▶ **What is needed**: Set down again exactly the lines of the listing below that fall between the line holding "[00:00:03.10]" and the line holding "[00:00:06.00]", inclusive.
───── Supplied material
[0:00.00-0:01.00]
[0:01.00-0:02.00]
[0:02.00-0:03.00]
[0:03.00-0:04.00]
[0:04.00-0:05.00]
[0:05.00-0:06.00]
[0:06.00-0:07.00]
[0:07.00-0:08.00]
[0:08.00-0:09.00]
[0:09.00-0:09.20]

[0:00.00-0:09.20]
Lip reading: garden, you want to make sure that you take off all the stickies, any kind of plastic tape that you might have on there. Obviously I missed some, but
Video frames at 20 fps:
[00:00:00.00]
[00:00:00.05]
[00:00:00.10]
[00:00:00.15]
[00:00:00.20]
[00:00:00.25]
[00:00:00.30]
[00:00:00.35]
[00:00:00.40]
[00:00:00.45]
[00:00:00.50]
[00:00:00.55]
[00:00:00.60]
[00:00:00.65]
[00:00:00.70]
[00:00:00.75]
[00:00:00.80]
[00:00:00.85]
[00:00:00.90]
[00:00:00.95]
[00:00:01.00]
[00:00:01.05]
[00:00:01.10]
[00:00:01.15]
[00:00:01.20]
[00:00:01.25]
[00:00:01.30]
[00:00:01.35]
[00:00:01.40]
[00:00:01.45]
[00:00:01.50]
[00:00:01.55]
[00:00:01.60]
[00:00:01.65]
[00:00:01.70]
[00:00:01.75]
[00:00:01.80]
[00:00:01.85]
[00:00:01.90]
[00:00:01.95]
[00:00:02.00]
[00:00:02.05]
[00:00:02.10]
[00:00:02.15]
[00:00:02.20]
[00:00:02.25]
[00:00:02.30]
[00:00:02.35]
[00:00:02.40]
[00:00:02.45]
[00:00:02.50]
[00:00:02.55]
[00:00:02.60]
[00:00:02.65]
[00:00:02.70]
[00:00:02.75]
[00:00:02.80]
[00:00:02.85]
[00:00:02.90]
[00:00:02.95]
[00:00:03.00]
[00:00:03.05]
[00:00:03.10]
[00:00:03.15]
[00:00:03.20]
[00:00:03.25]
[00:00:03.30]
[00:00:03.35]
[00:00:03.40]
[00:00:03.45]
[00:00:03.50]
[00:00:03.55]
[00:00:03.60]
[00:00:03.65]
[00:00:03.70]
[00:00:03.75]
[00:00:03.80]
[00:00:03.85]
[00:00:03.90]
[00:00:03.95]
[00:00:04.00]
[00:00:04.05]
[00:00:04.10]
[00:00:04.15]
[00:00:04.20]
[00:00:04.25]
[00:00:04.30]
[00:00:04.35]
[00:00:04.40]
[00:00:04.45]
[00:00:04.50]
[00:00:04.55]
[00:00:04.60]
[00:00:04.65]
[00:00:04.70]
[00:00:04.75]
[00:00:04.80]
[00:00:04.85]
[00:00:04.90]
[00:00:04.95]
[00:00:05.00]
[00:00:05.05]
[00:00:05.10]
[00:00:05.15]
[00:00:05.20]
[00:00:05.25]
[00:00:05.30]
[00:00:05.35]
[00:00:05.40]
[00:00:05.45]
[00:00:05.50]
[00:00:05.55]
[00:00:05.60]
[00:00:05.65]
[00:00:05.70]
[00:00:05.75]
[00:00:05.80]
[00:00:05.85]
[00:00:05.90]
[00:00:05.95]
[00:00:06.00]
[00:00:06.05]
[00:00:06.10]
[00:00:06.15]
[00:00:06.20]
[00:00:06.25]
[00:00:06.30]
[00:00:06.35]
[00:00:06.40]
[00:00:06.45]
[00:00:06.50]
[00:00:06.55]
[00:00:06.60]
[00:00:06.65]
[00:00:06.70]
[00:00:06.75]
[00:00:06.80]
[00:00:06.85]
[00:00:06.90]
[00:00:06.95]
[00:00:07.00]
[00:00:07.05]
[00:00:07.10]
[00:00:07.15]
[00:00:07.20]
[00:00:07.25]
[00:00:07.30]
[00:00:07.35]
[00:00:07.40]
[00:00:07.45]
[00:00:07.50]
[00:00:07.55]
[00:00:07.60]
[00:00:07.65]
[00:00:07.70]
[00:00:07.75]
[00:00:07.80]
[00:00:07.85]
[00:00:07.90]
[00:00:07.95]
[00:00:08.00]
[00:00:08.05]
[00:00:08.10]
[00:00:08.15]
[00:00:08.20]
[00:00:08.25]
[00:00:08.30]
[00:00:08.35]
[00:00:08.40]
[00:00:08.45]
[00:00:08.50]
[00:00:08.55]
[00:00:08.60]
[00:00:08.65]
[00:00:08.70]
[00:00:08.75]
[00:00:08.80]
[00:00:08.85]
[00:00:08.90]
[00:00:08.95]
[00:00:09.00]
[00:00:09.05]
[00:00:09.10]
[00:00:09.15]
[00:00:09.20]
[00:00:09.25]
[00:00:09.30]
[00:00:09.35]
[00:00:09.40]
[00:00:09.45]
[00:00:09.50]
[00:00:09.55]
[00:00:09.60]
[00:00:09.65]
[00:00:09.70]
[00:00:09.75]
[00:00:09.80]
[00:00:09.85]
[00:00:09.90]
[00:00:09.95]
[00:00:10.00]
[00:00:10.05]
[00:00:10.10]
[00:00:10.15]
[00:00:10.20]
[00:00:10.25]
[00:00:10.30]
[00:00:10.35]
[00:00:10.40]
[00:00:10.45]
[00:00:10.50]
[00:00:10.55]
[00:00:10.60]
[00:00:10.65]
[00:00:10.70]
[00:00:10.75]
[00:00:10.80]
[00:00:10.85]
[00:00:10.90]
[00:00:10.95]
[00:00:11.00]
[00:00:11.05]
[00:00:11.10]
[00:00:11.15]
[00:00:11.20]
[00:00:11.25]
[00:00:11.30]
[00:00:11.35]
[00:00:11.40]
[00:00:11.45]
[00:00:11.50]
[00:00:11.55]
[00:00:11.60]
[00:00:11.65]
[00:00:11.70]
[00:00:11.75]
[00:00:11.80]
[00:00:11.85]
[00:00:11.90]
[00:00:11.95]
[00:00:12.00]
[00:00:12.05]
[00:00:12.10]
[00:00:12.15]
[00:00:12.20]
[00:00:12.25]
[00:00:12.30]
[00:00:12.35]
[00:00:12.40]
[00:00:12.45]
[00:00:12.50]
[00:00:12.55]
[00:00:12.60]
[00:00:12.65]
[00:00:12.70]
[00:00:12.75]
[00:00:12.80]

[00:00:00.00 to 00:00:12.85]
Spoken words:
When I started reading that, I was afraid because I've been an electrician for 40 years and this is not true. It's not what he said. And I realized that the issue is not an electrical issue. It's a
──────────
▶ **Response to the exercise**:
[00:00:03.10]
[00:00:03.15]
[00:00:03.20]
[00:00:03.25]
[00:00:03.30]
[00:00:03.35]
[00:00:03.40]
[00:00:03.45]
[00:00:03.50]
[00:00:03.55]
[00:00:03.60]
[00:00:03.65]
[00:00:03.70]
[00:00:03.75]
[00:00:03.80]
[00:00:03.85]
[00:00:03.90]
[00:00:03.95]
[00:00:04.00]
[00:00:04.05]
[00:00:04.10]
[00:00:04.15]
[00:00:04.20]
[00:00:04.25]
[00:00:04.30]
[00:00:04.35]
[00:00:04.40]
[00:00:04.45]
[00:00:04.50]
[00:00:04.55]
[00:00:04.60]
[00:00:04.65]
[00:00:04.70]
[00:00:04.75]
[00:00:04.80]
[00:00:04.85]
[00:00:04.90]
[00:00:04.95]
[00:00:05.00]
[00:00:05.05]
[00:00:05.10]
[00:00:05.15]
[00:00:05.20]
[00:00:05.25]
[00:00:05.30]
[00:00:05.35]
[00:00:05.40]
[00:00:05.45]
[00:00:05.50]
[00:00:05.55]
[00:00:05.60]
[00:00:05.65]
[00:00:05.70]
[00:00:05.75]
[00:00:05.80]
[00:00:05.85]
[00:00:05.90]
[00:00:05.95]
[00:00:06.00]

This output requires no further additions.